[Saved entries]

────────

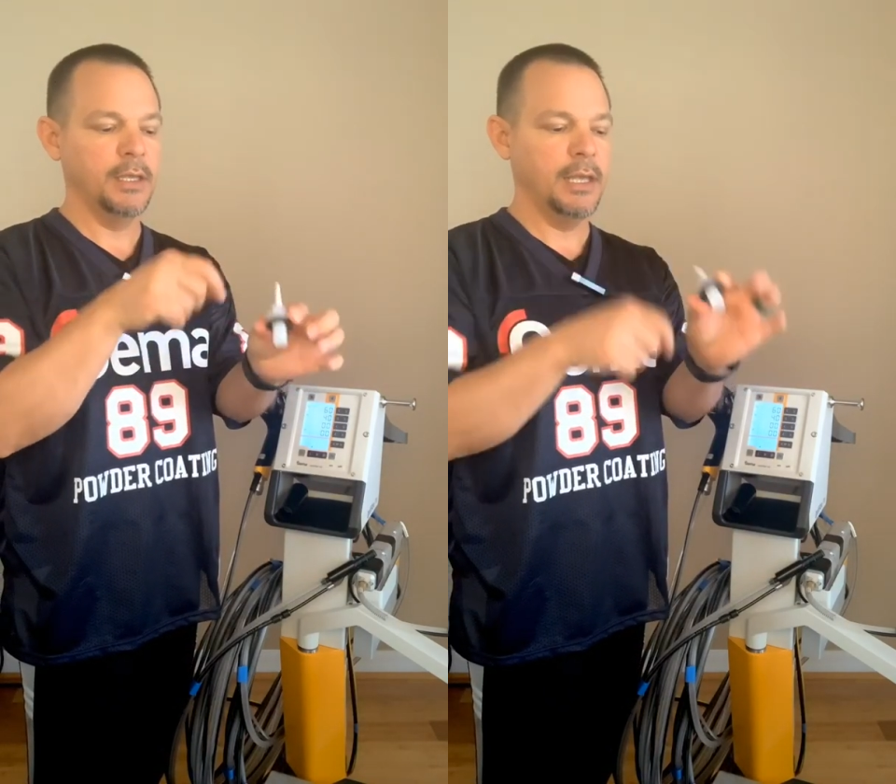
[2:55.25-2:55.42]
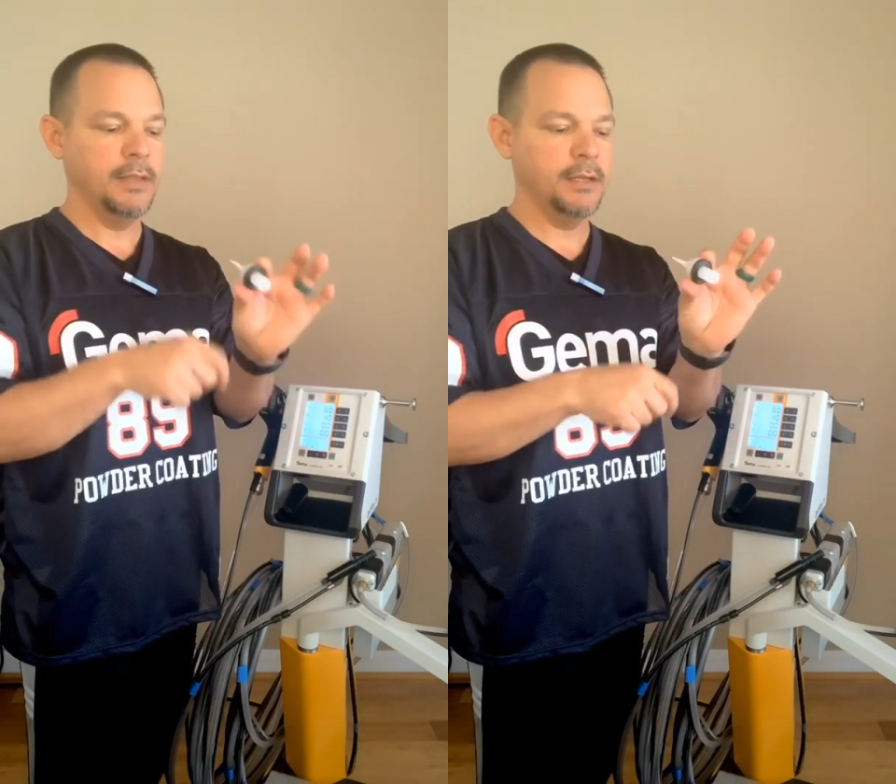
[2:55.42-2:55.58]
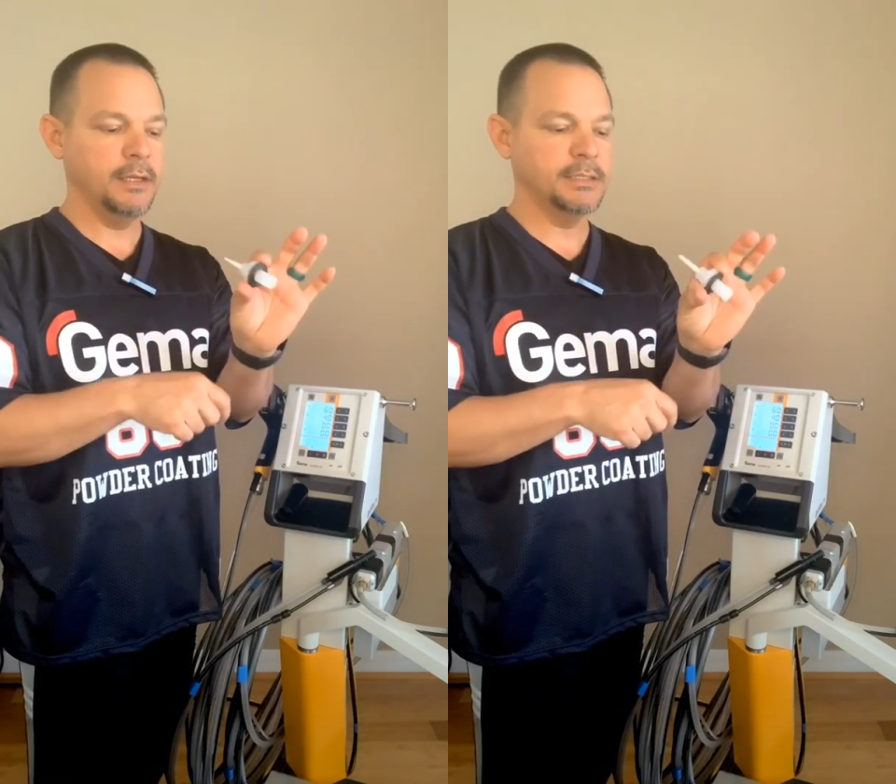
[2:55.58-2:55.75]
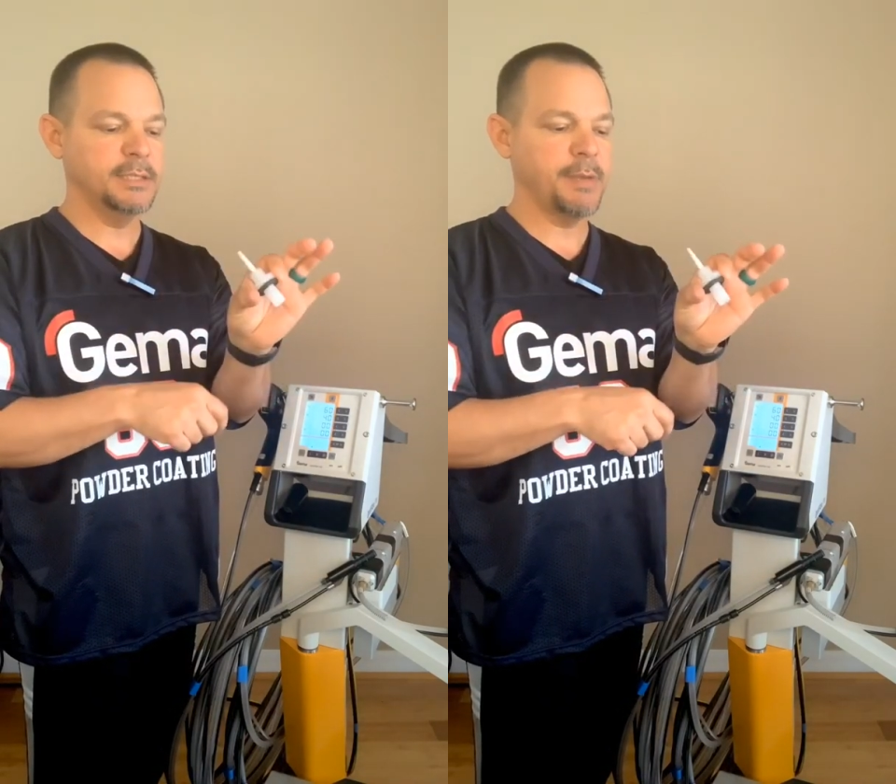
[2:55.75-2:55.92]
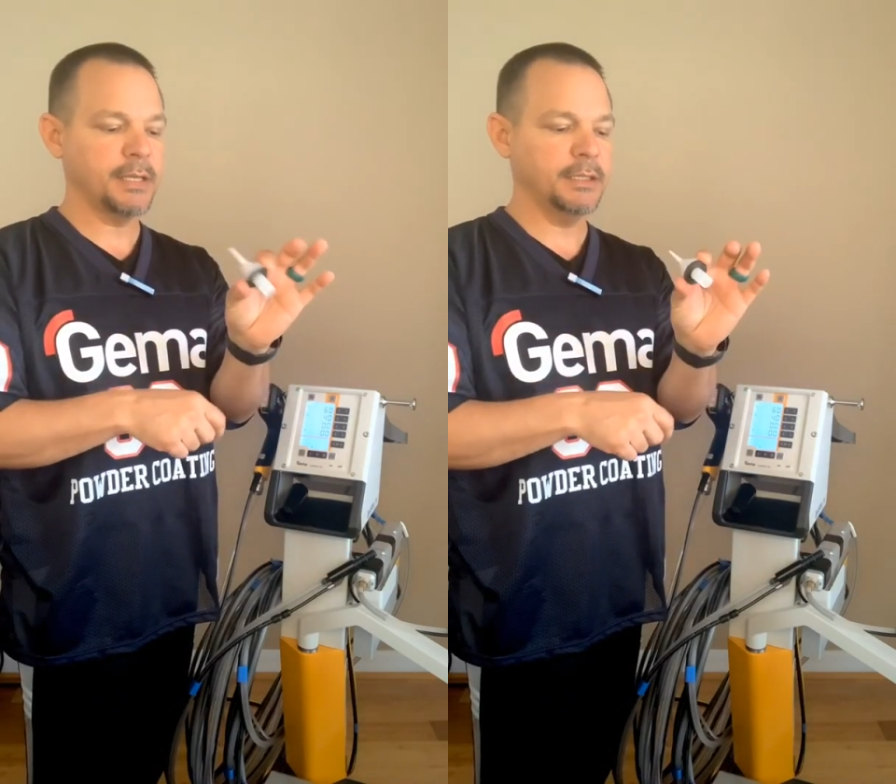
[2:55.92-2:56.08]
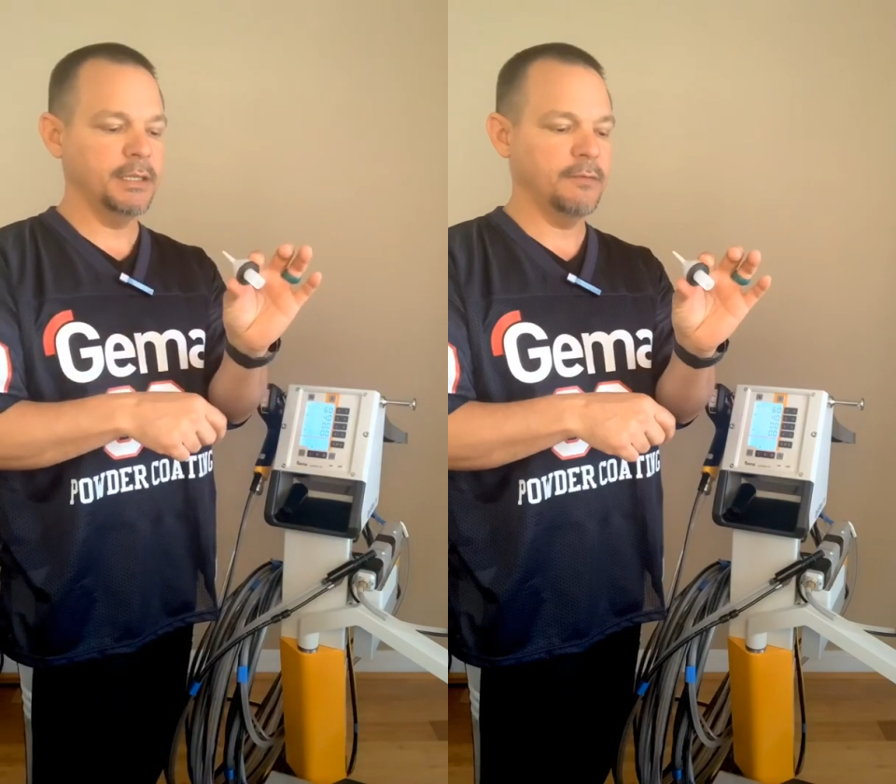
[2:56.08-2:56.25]
and then
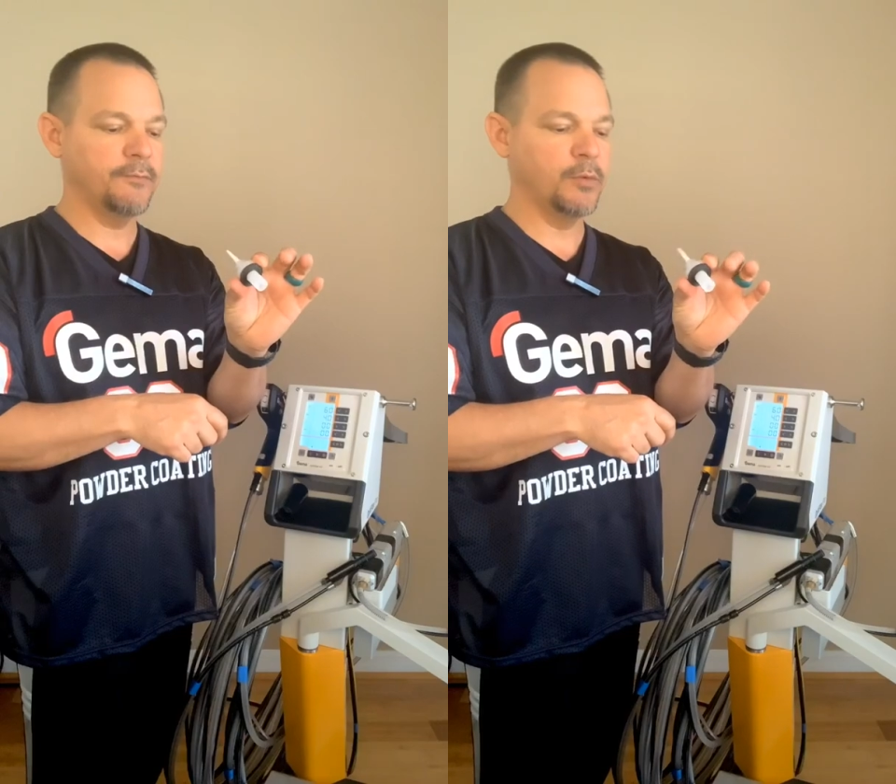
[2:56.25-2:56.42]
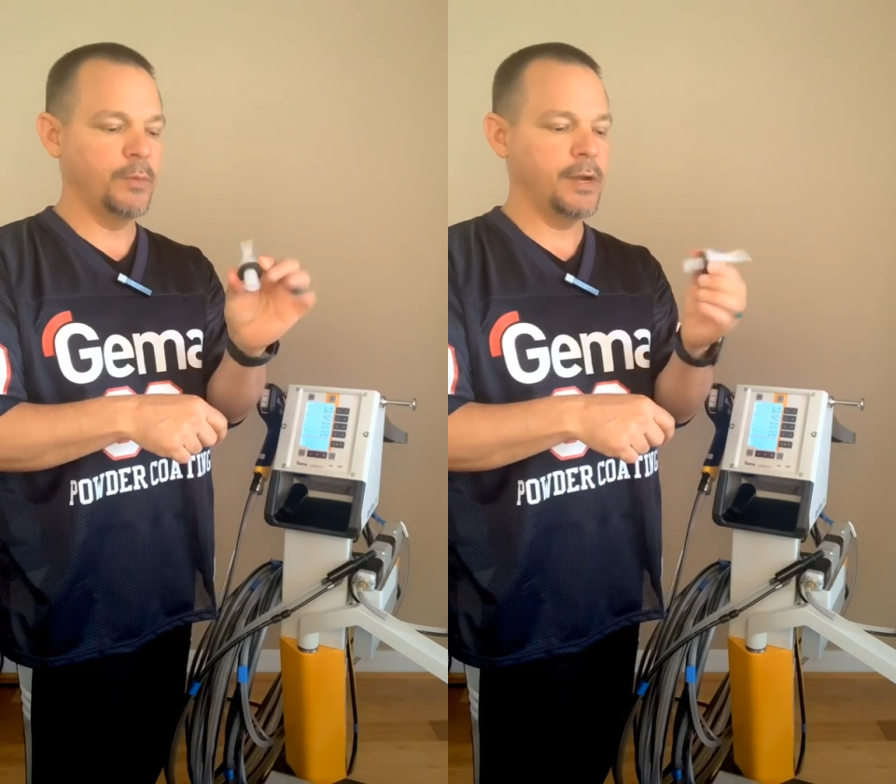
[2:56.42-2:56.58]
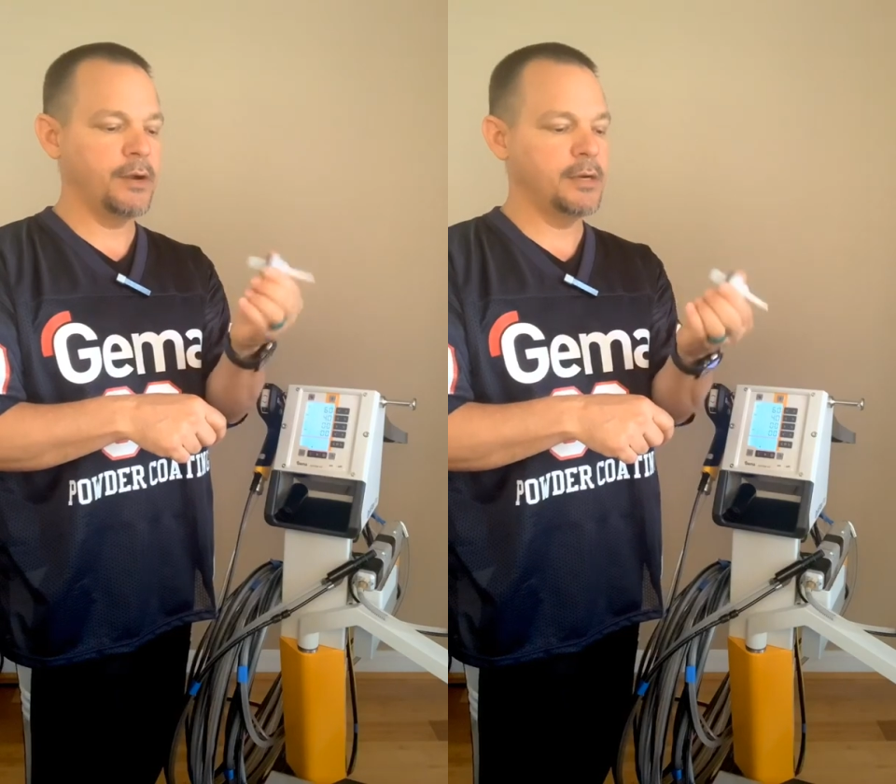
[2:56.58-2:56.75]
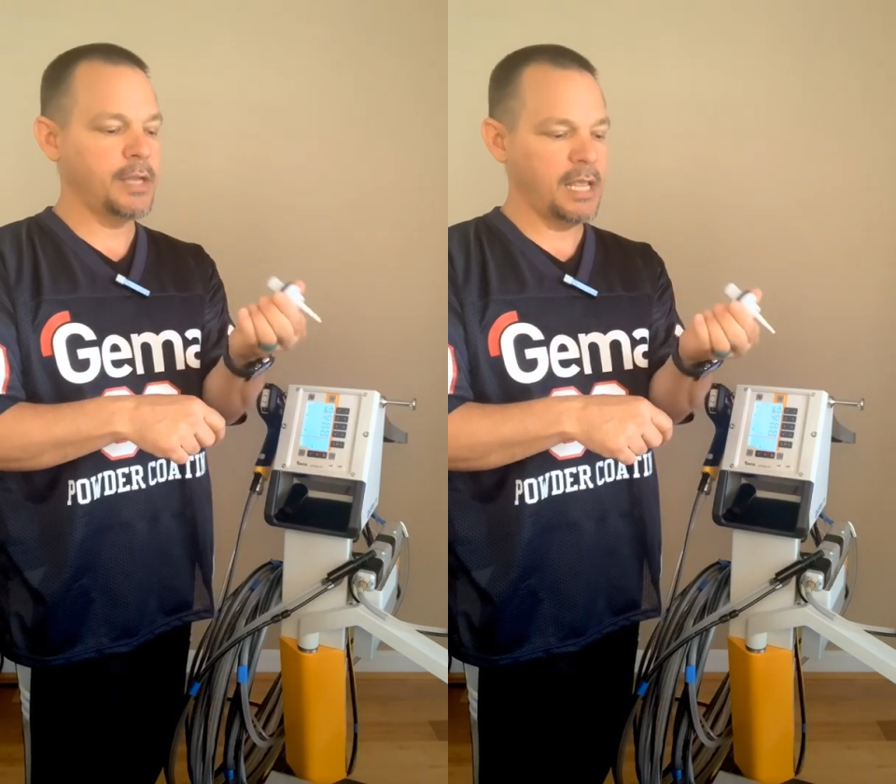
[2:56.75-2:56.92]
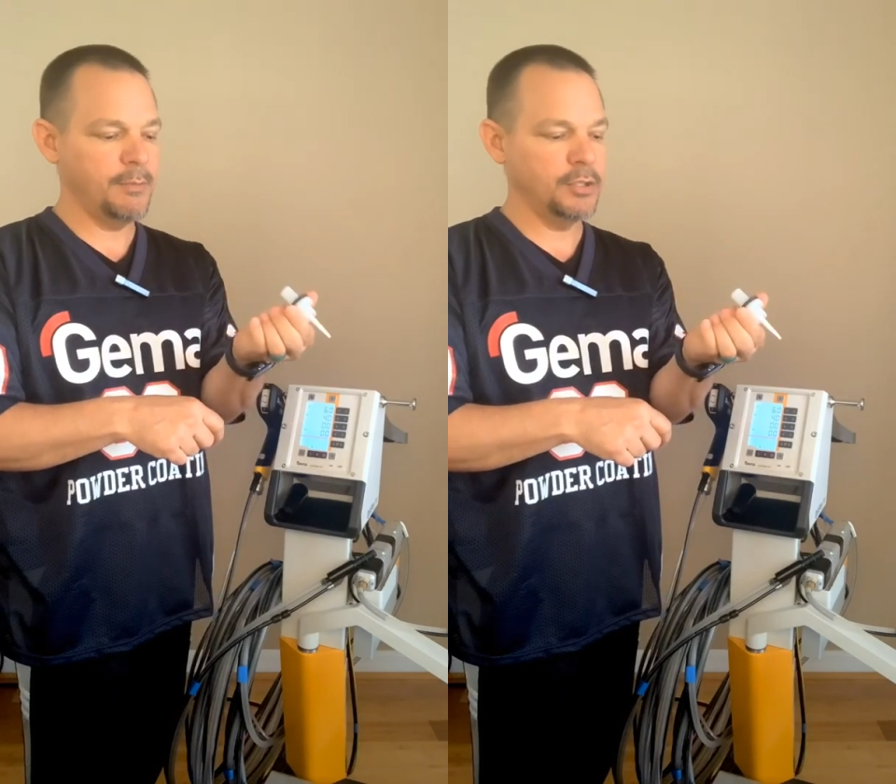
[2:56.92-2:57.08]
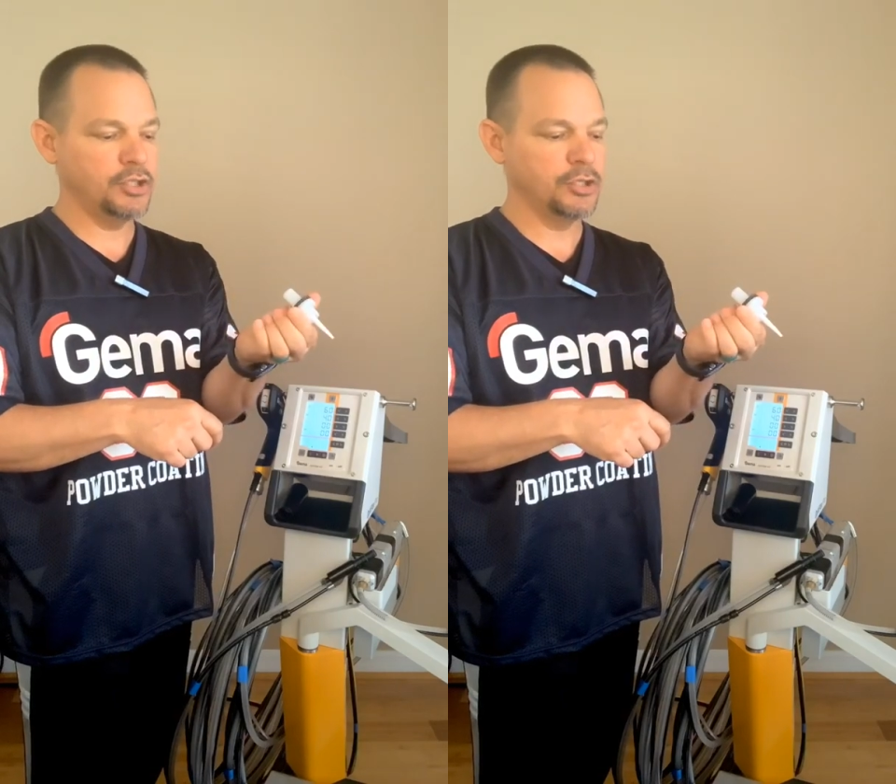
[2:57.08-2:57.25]
inspecting it for wear or
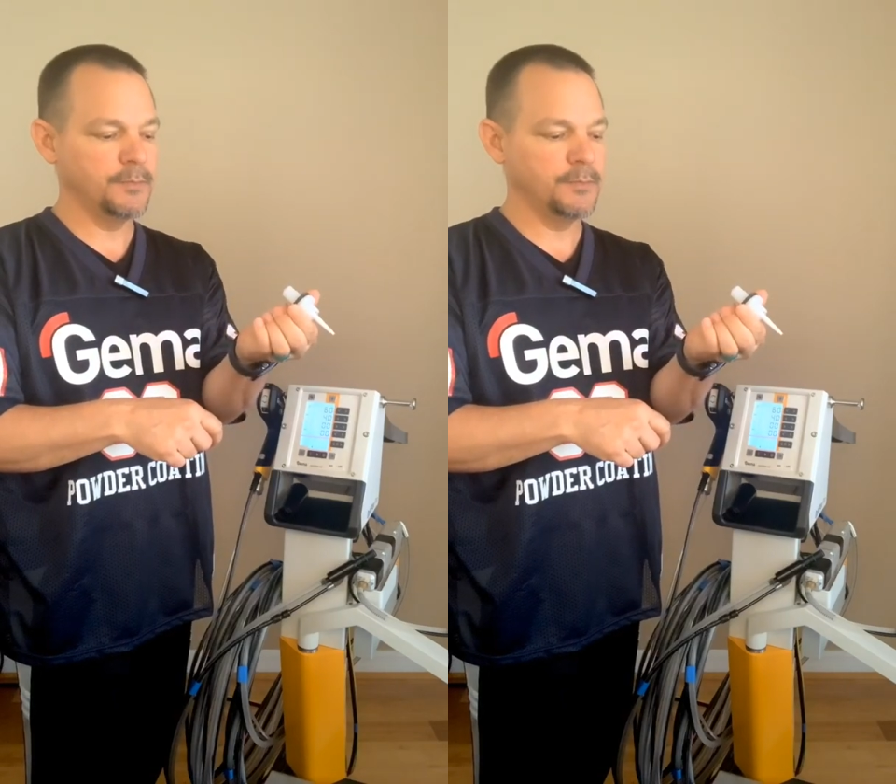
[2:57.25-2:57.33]
damage.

────────

**EXERCISE**
Pictures stay out; the records above are otherwise reproduced exactly.

**TASK RESPONSE**
[2:55.25-2:55.42]
[2:55.42-2:55.58]
[2:55.58-2:55.75]
[2:55.75-2:55.92]
[2:55.92-2:56.08]
[2:56.08-2:56.25]
and then
[2:56.25-2:56.42]
[2:56.42-2:56.58]
[2:56.58-2:56.75]
[2:56.75-2:56.92]
[2:56.92-2:57.08]
[2:57.08-2:57.25]
inspecting it for wear or
[2:57.25-2:57.33]
damage.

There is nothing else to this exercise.